Integrate localization into development cycles enabling advanced scheduling of translators, reviewers and engineers. And synch these resources with the latest Translation Management Systems (TMS), such as Smartling, which offer a modern, streamlined, agile solution to the more traditional waterfall localization process.
In-context translation is an added benefit. In the TMS the source text is visible in the translation interface. Translators can make adjustments in real time, removing the guesswork. Sizing issues are avoided as translators can see space limitations – especially important for app/mobile localization. Time-consuming and costly back-and-forth is eliminated resulting in fewer QA cycles – or none at all if IoT time constraints don't allow.

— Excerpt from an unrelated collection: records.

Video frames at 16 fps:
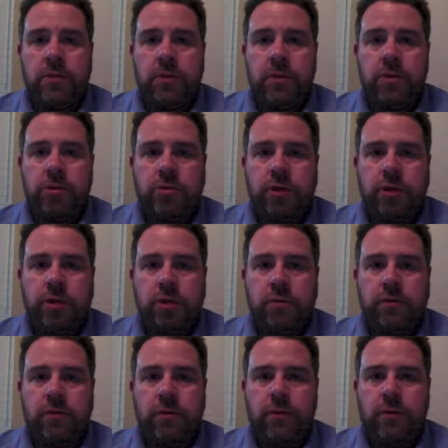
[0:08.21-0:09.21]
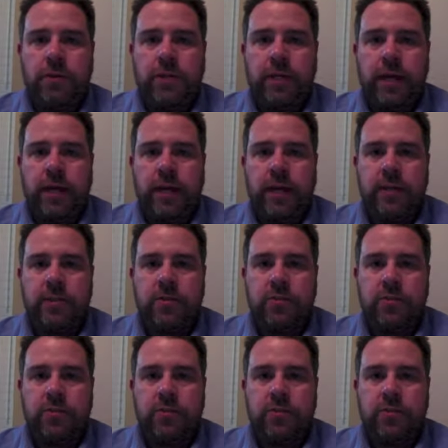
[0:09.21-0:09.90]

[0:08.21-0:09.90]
your instructor for CIS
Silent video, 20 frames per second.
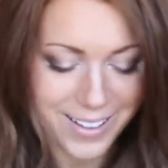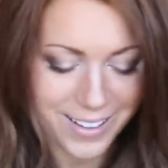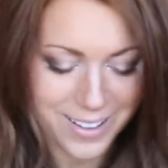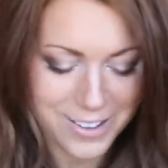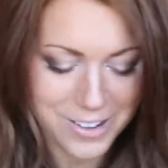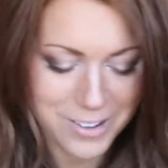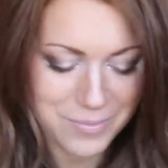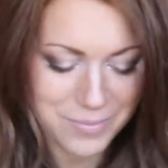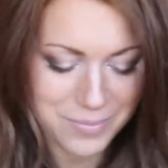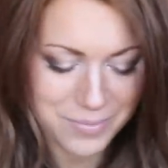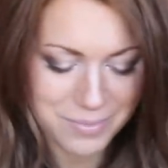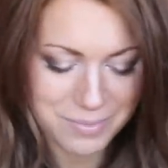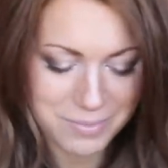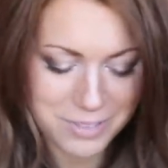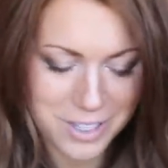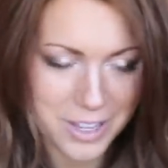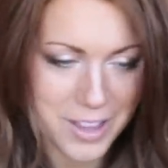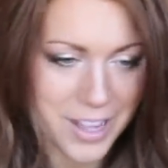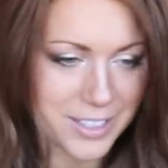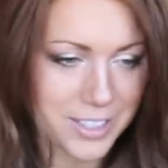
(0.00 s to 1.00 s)
um,
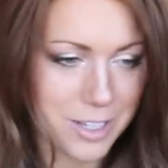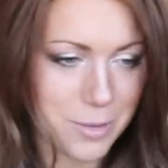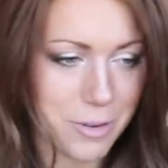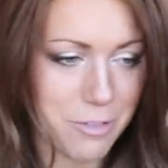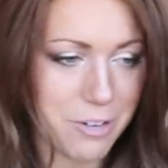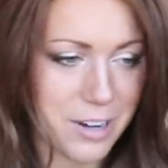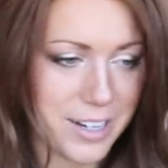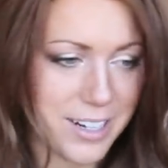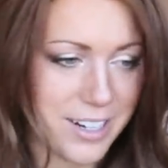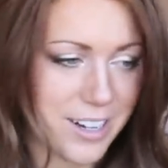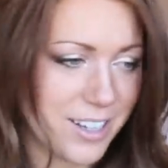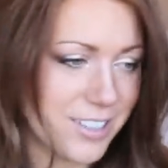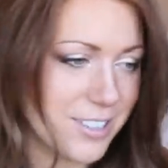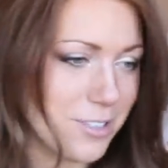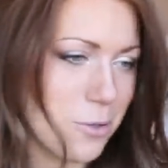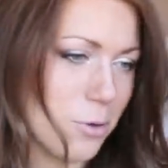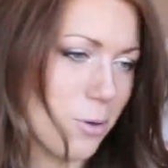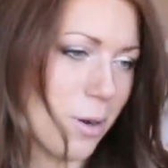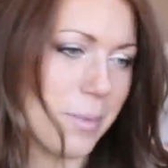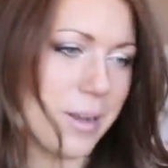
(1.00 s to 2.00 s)
so that's going to be really
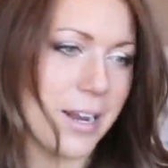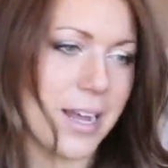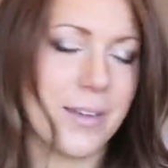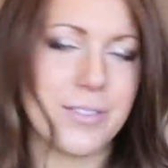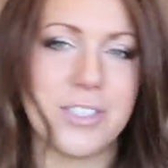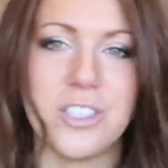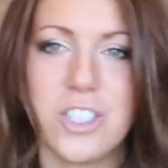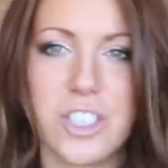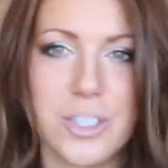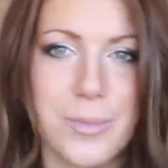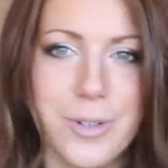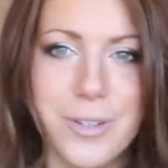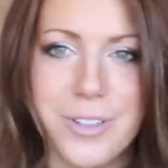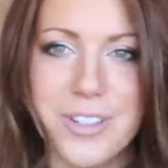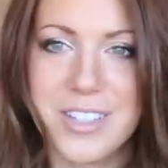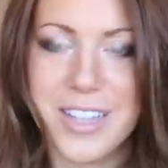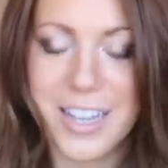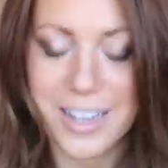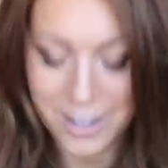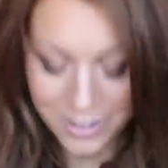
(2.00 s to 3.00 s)
nice. Oh, I'm going to have such
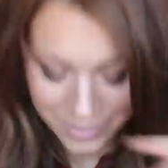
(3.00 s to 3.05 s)
smooth skin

In an increasingly fast paced, connected world of smart IoT devices, TMS combined with a professional LSP will prove worthy of investment for companies who want to transform the way their content is created and consumed internationally.
- 3. User Experience
Having amazing devices, platforms and smart integration is one thing. But often the most important person – the user – is forgotten about. How the user interacts with IoT technology could signal success or failure. If connected devices are to be adopted on a global scale, users speaking a wide range of languages will have to understand them. Essentially IoT device makers will need to distribute professionally localized content that caters for local idioms, current slang, and social and linguistic trends. Being ‘Glocal’ will be key.
How does localization fit in?
Users will want IoT devices and apps in their local language and adapted for their culture. Formats for date, time, temperature scales, measurement systems, currency, icons, etc. will have to reflect the user’s specific target market. Changes in digital marketing and consumer buying trends will no doubt result in even more audio, video and animated content to enhance the user experience. Voiceover scripts will need to be transcribed and / or recorded (and potentially lip-synched), on-screen text translated, or subtitles added. Your LSP will need the latest multimedia localization tools, access to a large pool of studios, sound engineers and voice artists, plus a well-planned process to meet IoT user expectations.
The Internet of Things has the potential to improve lives, increase efficiency, promote safety and more. With increasing IoT enablement comes responsibility - the localization industry must prepare and make strides in technology and automation in order to make fast, efficient and accurate IoT data translation a reality for all users around the world.